___ DATASET RECORDS
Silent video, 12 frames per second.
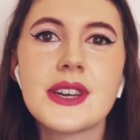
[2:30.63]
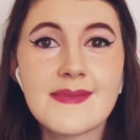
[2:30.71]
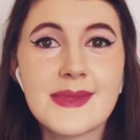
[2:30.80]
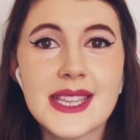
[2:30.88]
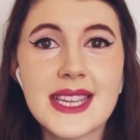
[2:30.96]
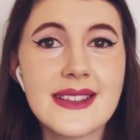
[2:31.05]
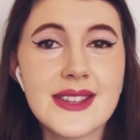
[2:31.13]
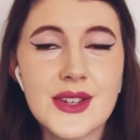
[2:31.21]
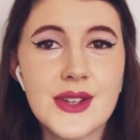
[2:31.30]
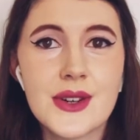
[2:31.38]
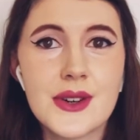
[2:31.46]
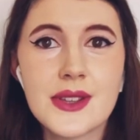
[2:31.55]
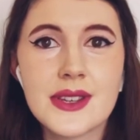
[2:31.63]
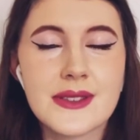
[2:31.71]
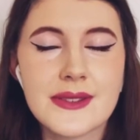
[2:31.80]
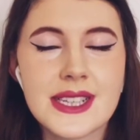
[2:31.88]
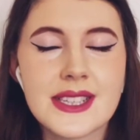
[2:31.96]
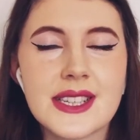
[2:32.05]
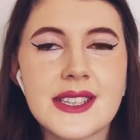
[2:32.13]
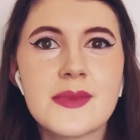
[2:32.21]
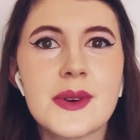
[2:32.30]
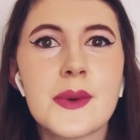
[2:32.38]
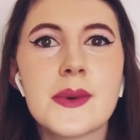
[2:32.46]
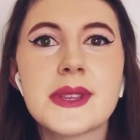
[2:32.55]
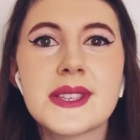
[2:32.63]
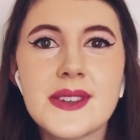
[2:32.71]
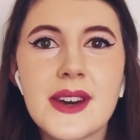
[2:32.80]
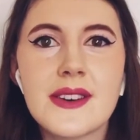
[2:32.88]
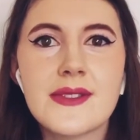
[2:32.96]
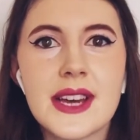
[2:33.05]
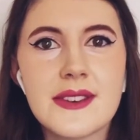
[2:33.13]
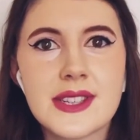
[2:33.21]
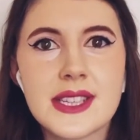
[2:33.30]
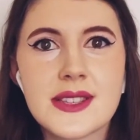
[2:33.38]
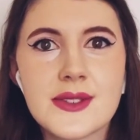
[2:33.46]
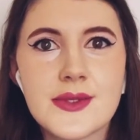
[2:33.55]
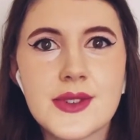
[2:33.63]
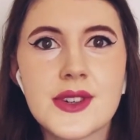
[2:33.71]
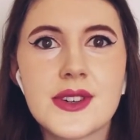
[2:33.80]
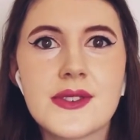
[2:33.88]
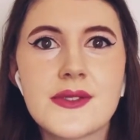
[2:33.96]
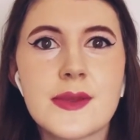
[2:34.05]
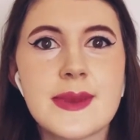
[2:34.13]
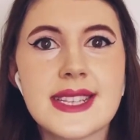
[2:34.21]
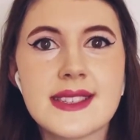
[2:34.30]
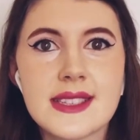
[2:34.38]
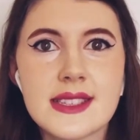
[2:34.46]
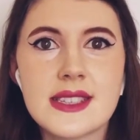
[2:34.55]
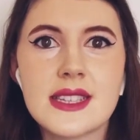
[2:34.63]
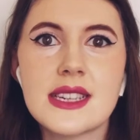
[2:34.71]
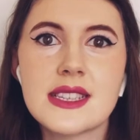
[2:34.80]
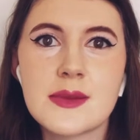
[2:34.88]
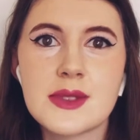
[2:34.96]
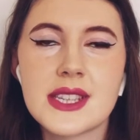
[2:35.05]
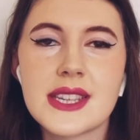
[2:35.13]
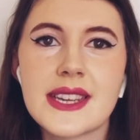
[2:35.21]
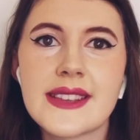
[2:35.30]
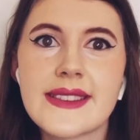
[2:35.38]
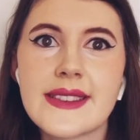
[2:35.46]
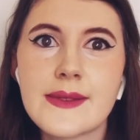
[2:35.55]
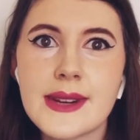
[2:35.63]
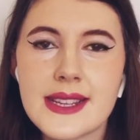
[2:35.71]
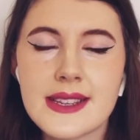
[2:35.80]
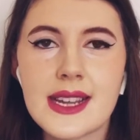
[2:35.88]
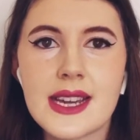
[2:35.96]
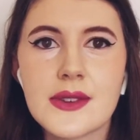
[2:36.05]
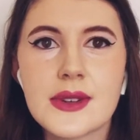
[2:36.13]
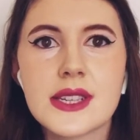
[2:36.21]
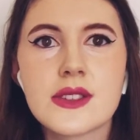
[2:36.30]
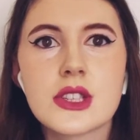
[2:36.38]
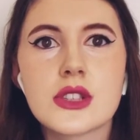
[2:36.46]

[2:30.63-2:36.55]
But these are a whole other issue. But what we do have evidence for from ancient Egyptian is the written language.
______
→ **EXERCISE REQUIREMENTS**: Make an exact copy of all the material, but keep the pictures out of it.

→ **ANSWER TO THE EXERCISE**:
Silent video, 12 frames per second.
[2:30.63]
[2:30.71]
[2:30.80]
[2:30.88]
[2:30.96]
[2:31.05]
[2:31.13]
[2:31.21]
[2:31.30]
[2:31.38]
[2:31.46]
[2:31.55]
[2:31.63]
[2:31.71]
[2:31.80]
[2:31.88]
[2:31.96]
[2:32.05]
[2:32.13]
[2:32.21]
[2:32.30]
[2:32.38]
[2:32.46]
[2:32.55]
[2:32.63]
[2:32.71]
[2:32.80]
[2:32.88]
[2:32.96]
[2:33.05]
[2:33.13]
[2:33.21]
[2:33.30]
[2:33.38]
[2:33.46]
[2:33.55]
[2:33.63]
[2:33.71]
[2:33.80]
[2:33.88]
[2:33.96]
[2:34.05]
[2:34.13]
[2:34.21]
[2:34.30]
[2:34.38]
[2:34.46]
[2:34.55]
[2:34.63]
[2:34.71]
[2:34.80]
[2:34.88]
[2:34.96]
[2:35.05]
[2:35.13]
[2:35.21]
[2:35.30]
[2:35.38]
[2:35.46]
[2:35.55]
[2:35.63]
[2:35.71]
[2:35.80]
[2:35.88]
[2:35.96]
[2:36.05]
[2:36.13]
[2:36.21]
[2:36.30]
[2:36.38]
[2:36.46]

[2:30.63-2:36.55]
But these are a whole other issue. But what we do have evidence for from ancient Egyptian is the written language.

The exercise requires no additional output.